Carolyne Larrington

Myths ancient and modern

Nicholas Jubber’s journey takes him from the Mediterranean to Iceland as he investigates Europe’s greatest epic poems

issue 08 June 2019

Six remarkable stories shape this book. Tracing the trajectories of the Odyssey to the Icelandic Njals Saga, via the Kosovo Cycle of heroic poems, the French Chanson de Roland, the German Nibelunglied and our own home-grown epic Beowulf, Nicholas Jubber’s new work is at once a travel journal, a meditation on the idea — and ideal — of Europe, and an exploration of a pivotal moment in the author’s own past. Following the 2016 referendum, Jubber sets off to the Greek island of Chios, perhaps Homer’s birthplace, and now at the front line of the Mediterranean migrant crisis. After a month volunteering in a refugee camp he works his way west and northwards until he comes to rest on the turf roof of a farmhouse in southern Iceland.

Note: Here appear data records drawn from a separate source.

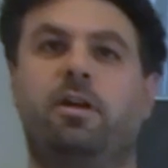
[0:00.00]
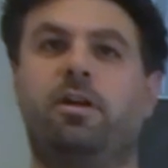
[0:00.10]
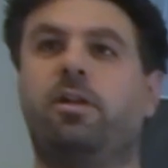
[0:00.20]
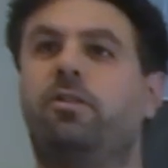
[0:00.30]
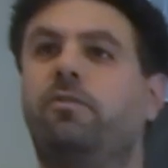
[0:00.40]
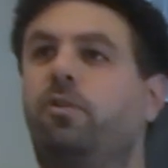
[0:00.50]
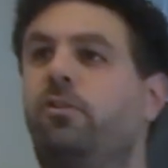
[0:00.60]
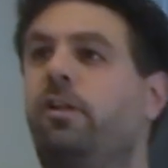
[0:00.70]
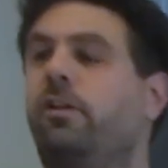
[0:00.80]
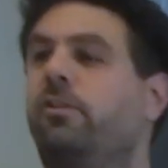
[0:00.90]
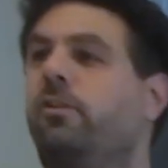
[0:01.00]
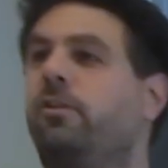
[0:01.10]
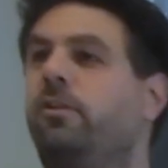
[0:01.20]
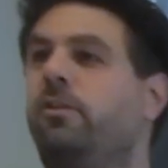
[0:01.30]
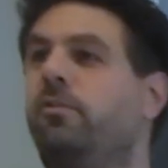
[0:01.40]
And if not, like
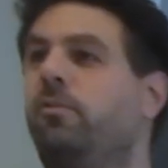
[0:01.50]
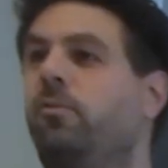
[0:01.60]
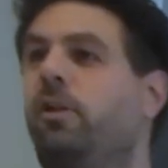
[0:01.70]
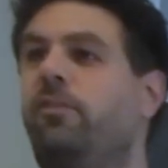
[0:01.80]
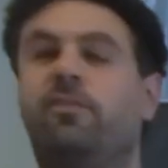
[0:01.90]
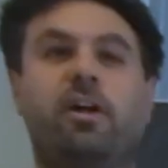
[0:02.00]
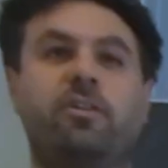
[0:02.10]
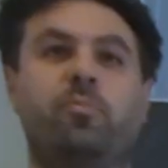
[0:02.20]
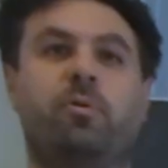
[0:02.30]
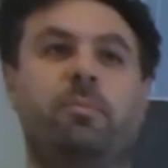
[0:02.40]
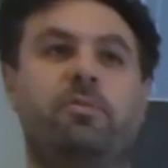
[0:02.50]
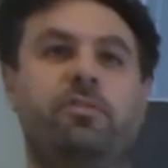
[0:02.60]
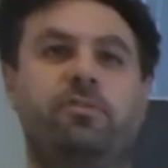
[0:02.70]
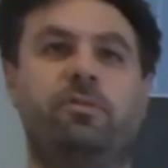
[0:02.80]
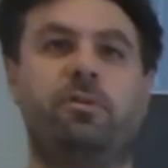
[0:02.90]
let's start the problem
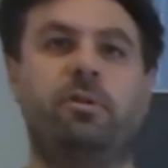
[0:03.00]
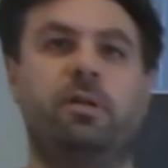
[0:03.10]
session.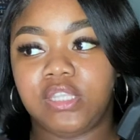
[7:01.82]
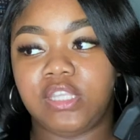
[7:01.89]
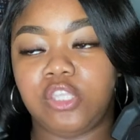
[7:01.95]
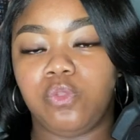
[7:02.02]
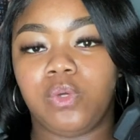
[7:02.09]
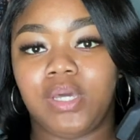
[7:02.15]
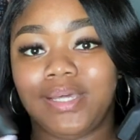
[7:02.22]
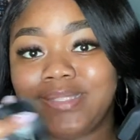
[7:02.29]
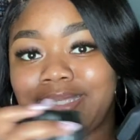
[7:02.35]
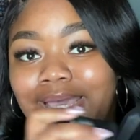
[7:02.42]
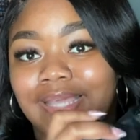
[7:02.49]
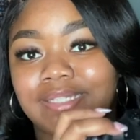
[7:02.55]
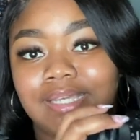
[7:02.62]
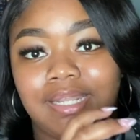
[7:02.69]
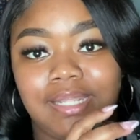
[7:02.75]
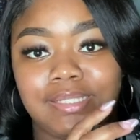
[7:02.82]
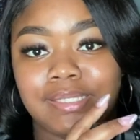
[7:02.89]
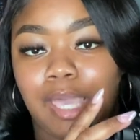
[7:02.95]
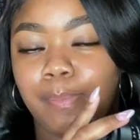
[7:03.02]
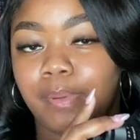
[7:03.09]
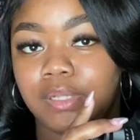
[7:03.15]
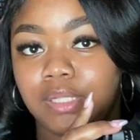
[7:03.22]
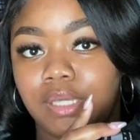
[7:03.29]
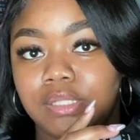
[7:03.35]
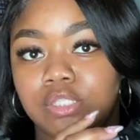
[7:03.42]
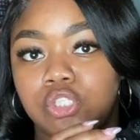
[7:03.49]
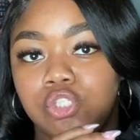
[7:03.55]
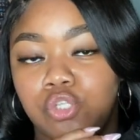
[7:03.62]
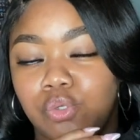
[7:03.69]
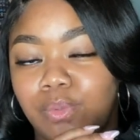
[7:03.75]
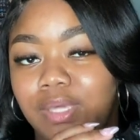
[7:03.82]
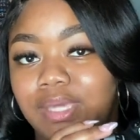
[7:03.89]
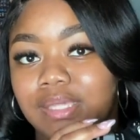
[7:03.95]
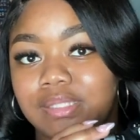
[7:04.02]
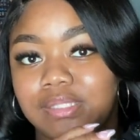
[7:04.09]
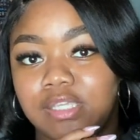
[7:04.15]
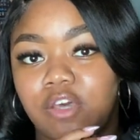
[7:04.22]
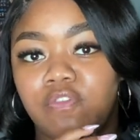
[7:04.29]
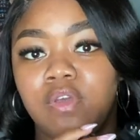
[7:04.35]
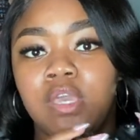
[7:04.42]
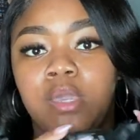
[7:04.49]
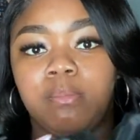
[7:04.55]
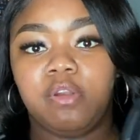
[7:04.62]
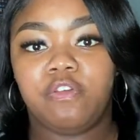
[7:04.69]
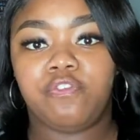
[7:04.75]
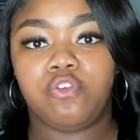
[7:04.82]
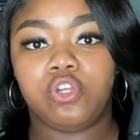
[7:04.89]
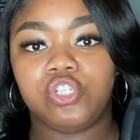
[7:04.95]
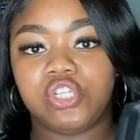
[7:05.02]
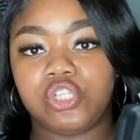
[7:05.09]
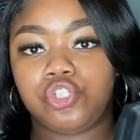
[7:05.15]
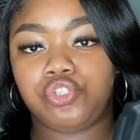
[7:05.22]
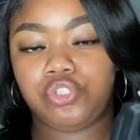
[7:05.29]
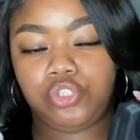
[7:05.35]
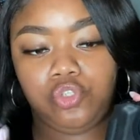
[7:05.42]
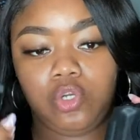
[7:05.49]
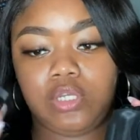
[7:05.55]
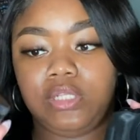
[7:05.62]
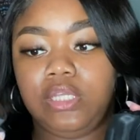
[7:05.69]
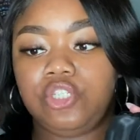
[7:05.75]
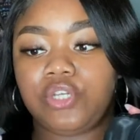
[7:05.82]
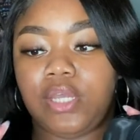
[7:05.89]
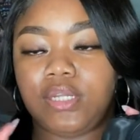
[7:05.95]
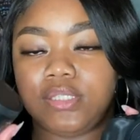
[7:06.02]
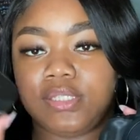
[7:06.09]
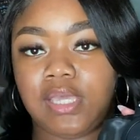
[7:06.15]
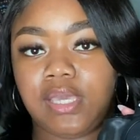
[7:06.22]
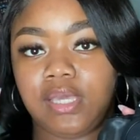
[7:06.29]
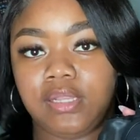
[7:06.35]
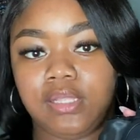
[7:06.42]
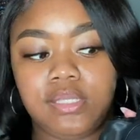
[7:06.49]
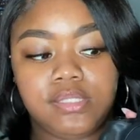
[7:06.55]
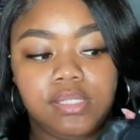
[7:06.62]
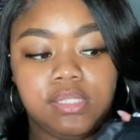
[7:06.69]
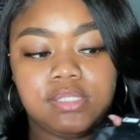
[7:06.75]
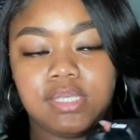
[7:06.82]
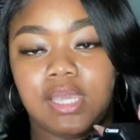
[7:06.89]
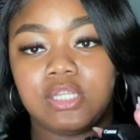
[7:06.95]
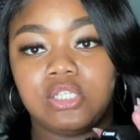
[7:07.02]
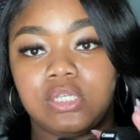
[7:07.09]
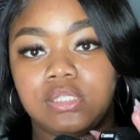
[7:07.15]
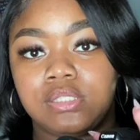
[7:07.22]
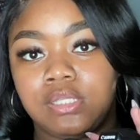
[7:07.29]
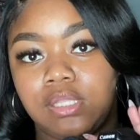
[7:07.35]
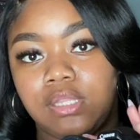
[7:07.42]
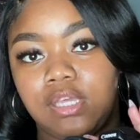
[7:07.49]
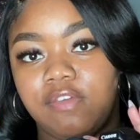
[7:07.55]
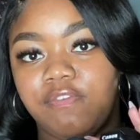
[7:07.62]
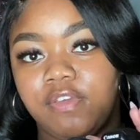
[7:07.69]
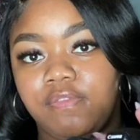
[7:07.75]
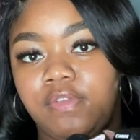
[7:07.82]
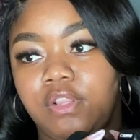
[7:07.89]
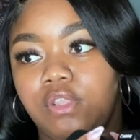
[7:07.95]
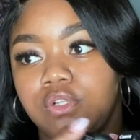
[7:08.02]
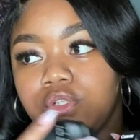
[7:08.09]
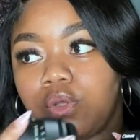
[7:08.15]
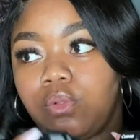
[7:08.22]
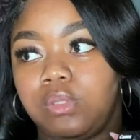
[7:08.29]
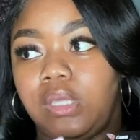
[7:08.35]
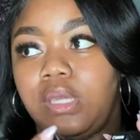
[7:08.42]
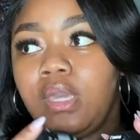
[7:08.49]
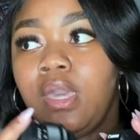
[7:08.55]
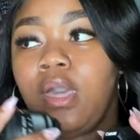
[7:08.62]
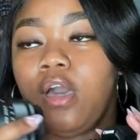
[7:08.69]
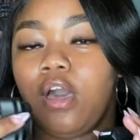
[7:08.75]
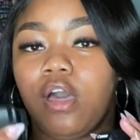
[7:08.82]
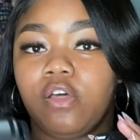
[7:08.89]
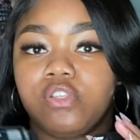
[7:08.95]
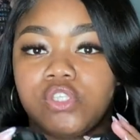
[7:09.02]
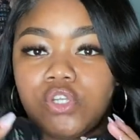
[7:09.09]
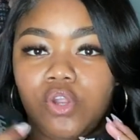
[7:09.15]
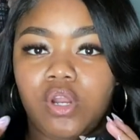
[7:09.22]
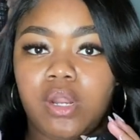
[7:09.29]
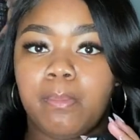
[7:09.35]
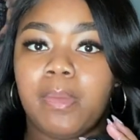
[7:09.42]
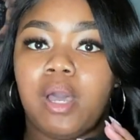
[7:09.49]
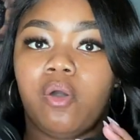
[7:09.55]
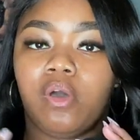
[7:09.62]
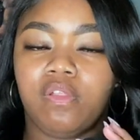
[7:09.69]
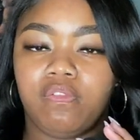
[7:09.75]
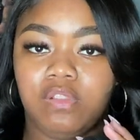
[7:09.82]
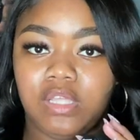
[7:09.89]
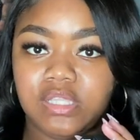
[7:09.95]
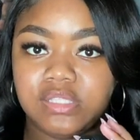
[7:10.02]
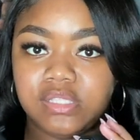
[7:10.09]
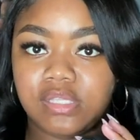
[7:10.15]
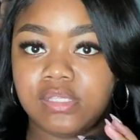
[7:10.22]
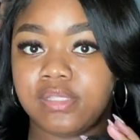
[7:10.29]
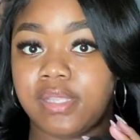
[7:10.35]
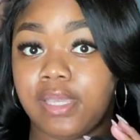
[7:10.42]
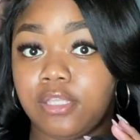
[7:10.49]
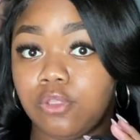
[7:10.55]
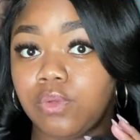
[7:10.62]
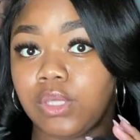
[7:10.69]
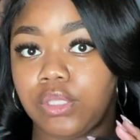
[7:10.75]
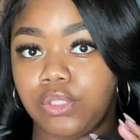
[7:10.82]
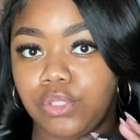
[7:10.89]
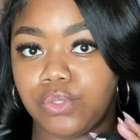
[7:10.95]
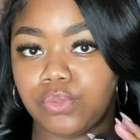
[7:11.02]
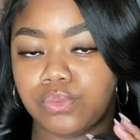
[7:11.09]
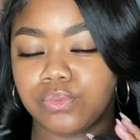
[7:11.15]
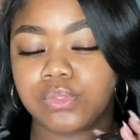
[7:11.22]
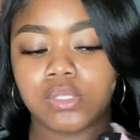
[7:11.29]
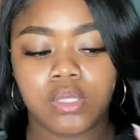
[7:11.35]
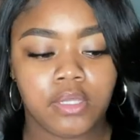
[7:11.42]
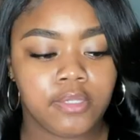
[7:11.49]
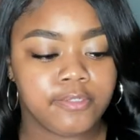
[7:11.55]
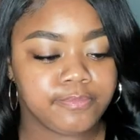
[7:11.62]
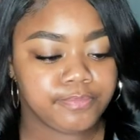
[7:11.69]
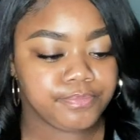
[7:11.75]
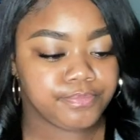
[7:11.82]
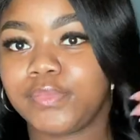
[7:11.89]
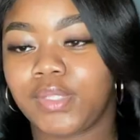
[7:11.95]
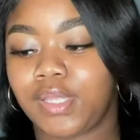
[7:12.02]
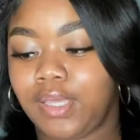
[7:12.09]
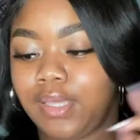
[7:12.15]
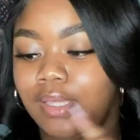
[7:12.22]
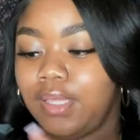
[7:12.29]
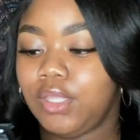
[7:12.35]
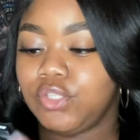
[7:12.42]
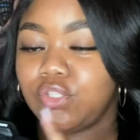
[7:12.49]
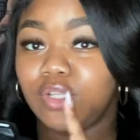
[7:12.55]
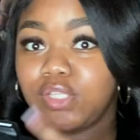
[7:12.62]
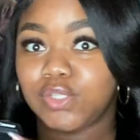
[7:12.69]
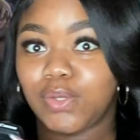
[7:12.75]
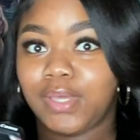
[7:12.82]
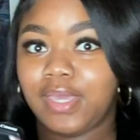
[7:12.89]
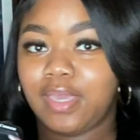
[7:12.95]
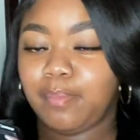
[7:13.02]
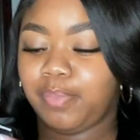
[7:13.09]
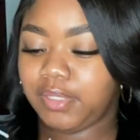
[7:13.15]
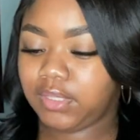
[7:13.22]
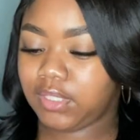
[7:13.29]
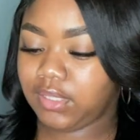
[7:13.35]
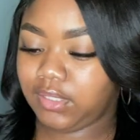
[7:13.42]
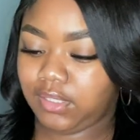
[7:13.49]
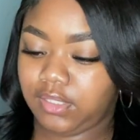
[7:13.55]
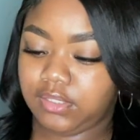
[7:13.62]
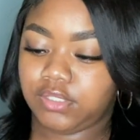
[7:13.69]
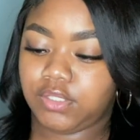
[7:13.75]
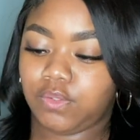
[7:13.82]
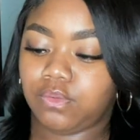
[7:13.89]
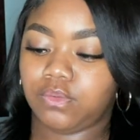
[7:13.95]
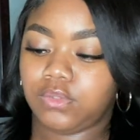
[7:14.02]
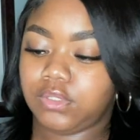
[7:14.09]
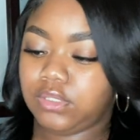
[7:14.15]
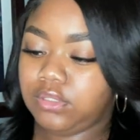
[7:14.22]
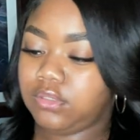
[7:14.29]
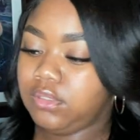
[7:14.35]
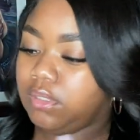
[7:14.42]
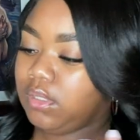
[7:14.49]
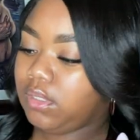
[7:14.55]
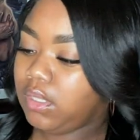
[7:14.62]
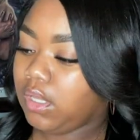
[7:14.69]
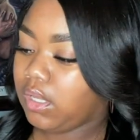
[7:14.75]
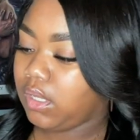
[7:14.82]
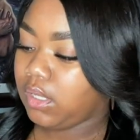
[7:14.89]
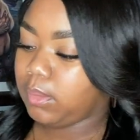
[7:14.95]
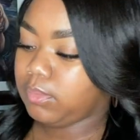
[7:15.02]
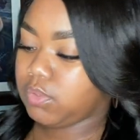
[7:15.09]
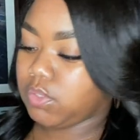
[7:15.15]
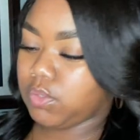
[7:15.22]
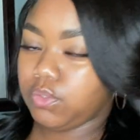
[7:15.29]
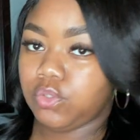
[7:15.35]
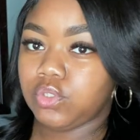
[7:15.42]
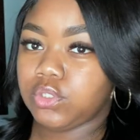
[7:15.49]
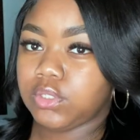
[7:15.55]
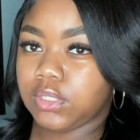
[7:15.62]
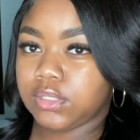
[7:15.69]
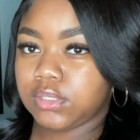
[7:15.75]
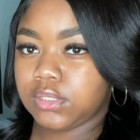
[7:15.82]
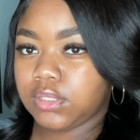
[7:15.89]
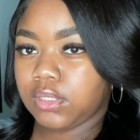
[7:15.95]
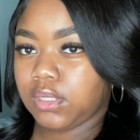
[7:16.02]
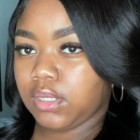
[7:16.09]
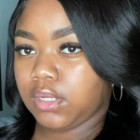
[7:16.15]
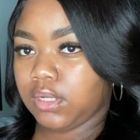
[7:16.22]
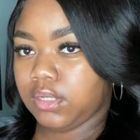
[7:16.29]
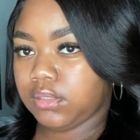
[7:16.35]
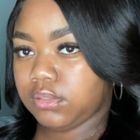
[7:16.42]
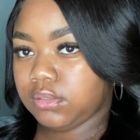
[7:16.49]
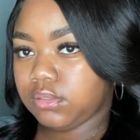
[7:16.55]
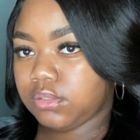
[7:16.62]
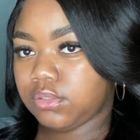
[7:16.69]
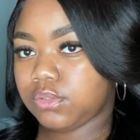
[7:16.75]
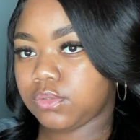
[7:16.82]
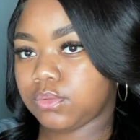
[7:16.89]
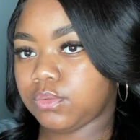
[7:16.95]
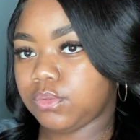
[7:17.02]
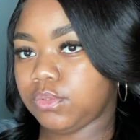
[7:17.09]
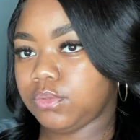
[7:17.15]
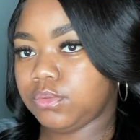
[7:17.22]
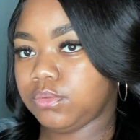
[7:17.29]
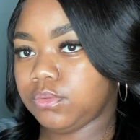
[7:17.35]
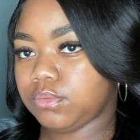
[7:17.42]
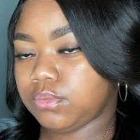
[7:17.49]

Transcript: then you could attach any type of lens to it itself. But if you're just strictly trying to take a lens to attach it to the M50, there's only a certain amount of lenses that you can use. So let's go ahead and put the lens on. So you just unscrew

The prose is colourful and vigorous; landscape is frequently described through dynamic verbs and unusual similes. So in Serbia: ‘Fast-moving streams played glissandos on the shallow beds, and precipitous meadows dangled above us, like rags pinned to the sky by their sheep.’ Jubber’s advance from John Murray can’t have been over-generous; he sleeps rough, on trains and in doorways, hoarding his resources like the migrants whose paths so often intersect with his own.

Interwoven with the usual adventures of travel — late-night drinking in smoke-filled bars, quirky conversations, semi-comic mishaps and often terrible weather — is a more profound meditation — indeed much direct reportage — on contemporary and historical ideas of European identity, the notion of homeland and that shining promise of a better life that our continent seems to extend to its neighbours.

The six epics spark Jubber’s imagination in different ways. The Odyssey triggers thoughts about the bonds between fathers and sons and the loss of his own father.